2. SAR needs a full table; how does it get the information (Aijun W.): as
outlined in Section 7.4 and 7.5, ROSA may use an overlay routing protocol (we
have not fixed the choice here yet) to distribute the service address->instance
locator mapping, where each service instance sends an instance announcement to
the ROSA overlay (based on the service announcement message outlined in Section
7.2).
* I don't exactly know what the 'full table' parts exactly refers to but
recall the actual question at the mic seemingly asking about the size of the
table. As replied during the session, the table size is bound by the number of
services announcing to the ROSA provider. Thus, not all services (available,
e.g., in the Internet) are included in the table but only those having a
relationship with the ROSA provider. As described in the draft, we foresee ROSA
providers, e.g., for service categories or specific application classes. For
instance, a 55 mobile operator may serve as a ROSA provider for its edge
computing services. Here, we would not expect a large number, maybe 100 or
100s, i.e., still small.

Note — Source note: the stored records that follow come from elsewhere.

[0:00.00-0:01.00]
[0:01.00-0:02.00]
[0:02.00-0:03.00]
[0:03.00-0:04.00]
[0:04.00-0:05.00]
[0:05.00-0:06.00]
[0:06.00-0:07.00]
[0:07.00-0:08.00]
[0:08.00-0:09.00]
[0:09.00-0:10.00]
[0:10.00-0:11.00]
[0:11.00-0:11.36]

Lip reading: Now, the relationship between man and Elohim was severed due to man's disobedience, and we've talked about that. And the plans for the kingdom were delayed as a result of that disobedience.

In our initial prototype, based on eBPF, we can
service 1000000 service addresses quite easily, using hashmaps in eBPF.
3. Is there a development requirement for client? (Louis C. - on the chat):
yes, we do outline in Section 7.3 the changes to clients since the usual
explicit lookup plus subsequent socket to IP plus sending operations are now
'shortcut' with an in-band discovery, so this is bound to affect the client
realization of protocols. In our prototype, we realized a new socket type
(AF_ROSA) where a user space library manages the service request/response plus
affinity messaging outlined in Figure 4 in Section 7.4. With this, the socket
type of abstraction remains largely unchanged but there are, of course, changes
to the application protocol realization, e.g., of HTTP, since the DNS lookup is
now replaced with the provisioning of the service name to the new socket (which
translates the name into a binary address).

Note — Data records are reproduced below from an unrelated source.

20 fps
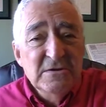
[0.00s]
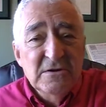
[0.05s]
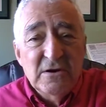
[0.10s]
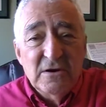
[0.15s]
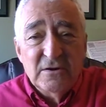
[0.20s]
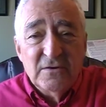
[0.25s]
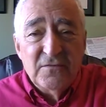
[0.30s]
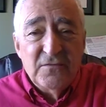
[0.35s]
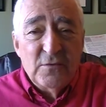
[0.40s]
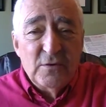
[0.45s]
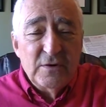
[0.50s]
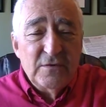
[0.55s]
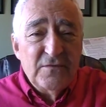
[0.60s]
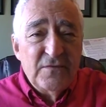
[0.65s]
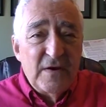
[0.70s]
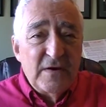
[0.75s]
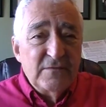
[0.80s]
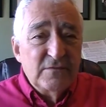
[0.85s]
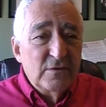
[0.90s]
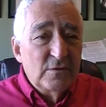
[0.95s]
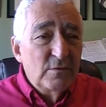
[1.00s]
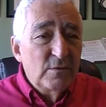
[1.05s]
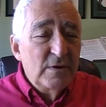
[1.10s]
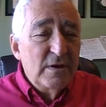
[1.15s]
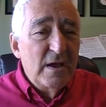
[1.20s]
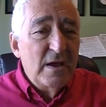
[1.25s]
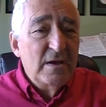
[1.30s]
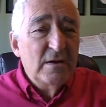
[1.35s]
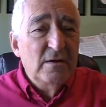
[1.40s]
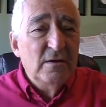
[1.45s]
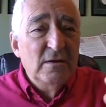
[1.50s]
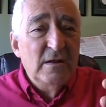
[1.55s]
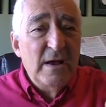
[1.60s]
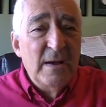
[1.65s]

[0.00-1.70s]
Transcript: on a 45 degree angle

* Important here is the complementary nature of ROSA, i.e., we'd expect
applications being adapted for which the benefits are quite clear. So this is
unlikely to affect very many of the application you may use today, for which
DNS+IP works just fine. Over time, we may see more and more application and app
protocol adaptations.
>From my side, I wanted to also come back on possible ways forward and
>specifically ask the community here the following:
If we were to organize a side meeting on this during the next IETF117,
* Would you be interested in joining such side meeting to see what this is
about and where it could go?
* Would you be interested in contributing thoughts to this discussion?
* Would be interested in contributing to material (in the form of drafts)

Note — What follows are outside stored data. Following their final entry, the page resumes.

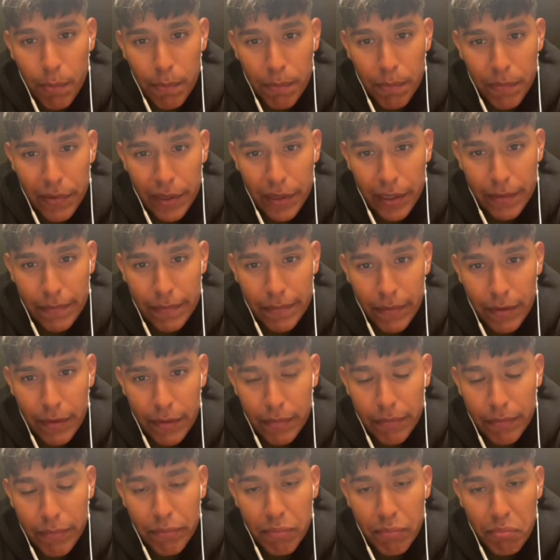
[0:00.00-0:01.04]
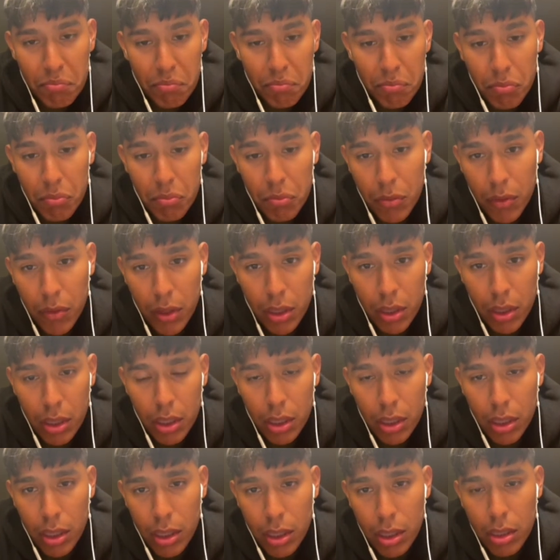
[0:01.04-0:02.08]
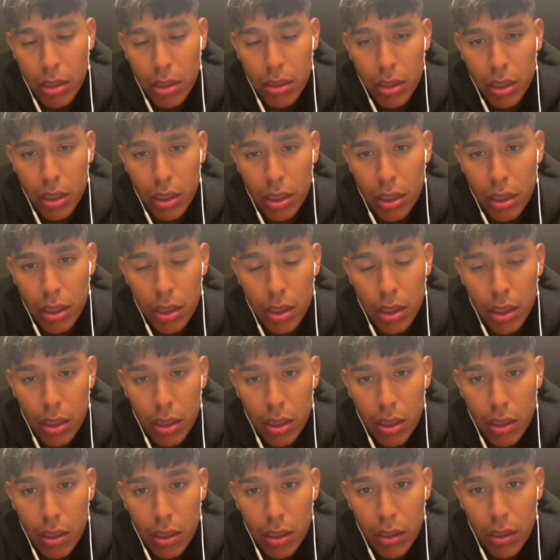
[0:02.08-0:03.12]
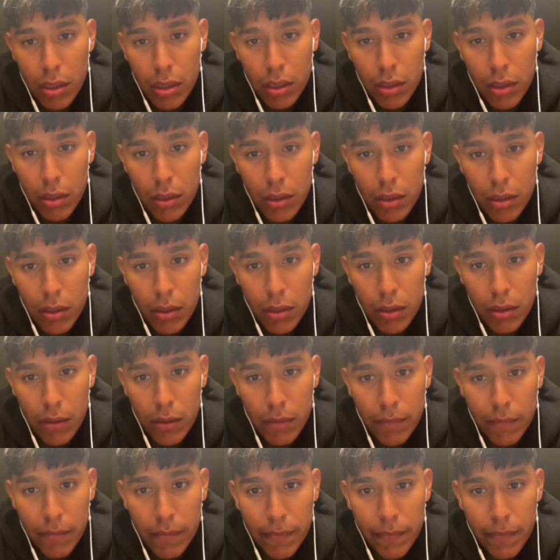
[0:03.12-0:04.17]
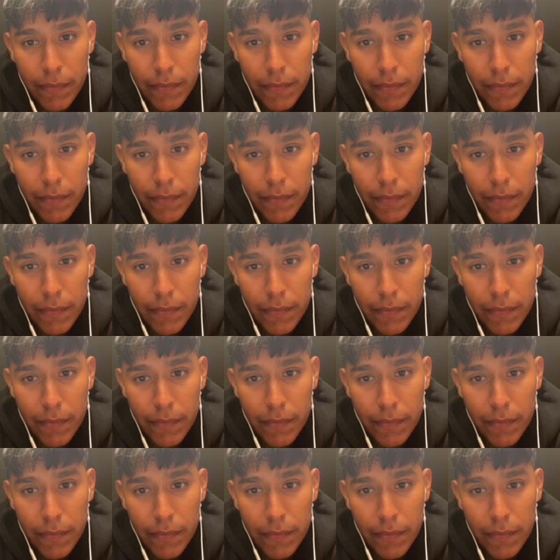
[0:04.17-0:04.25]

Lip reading: If you're like me, the first initial thing you'd say is, oh, that's not a hat, that's his hair.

as groundwork for this discussion?
Please note that the second item is not limited to great ideas to make this
work (though would love to hear those) but may also include thoughts on what
aspects may be difficult, why we should be careful doing this, maybe even why
not doing this at all (in a constructive, reasoned manner, not just not liking
it). If you have any particular view on those questions above, please indicate
this either on the list or send an email to me to gauge the interest as well as
to include you in any further communication for planning such side meeting.
Best,
Dirk
P.S.: thanks to David for jumping in as note taker, as I noticed in the notepad.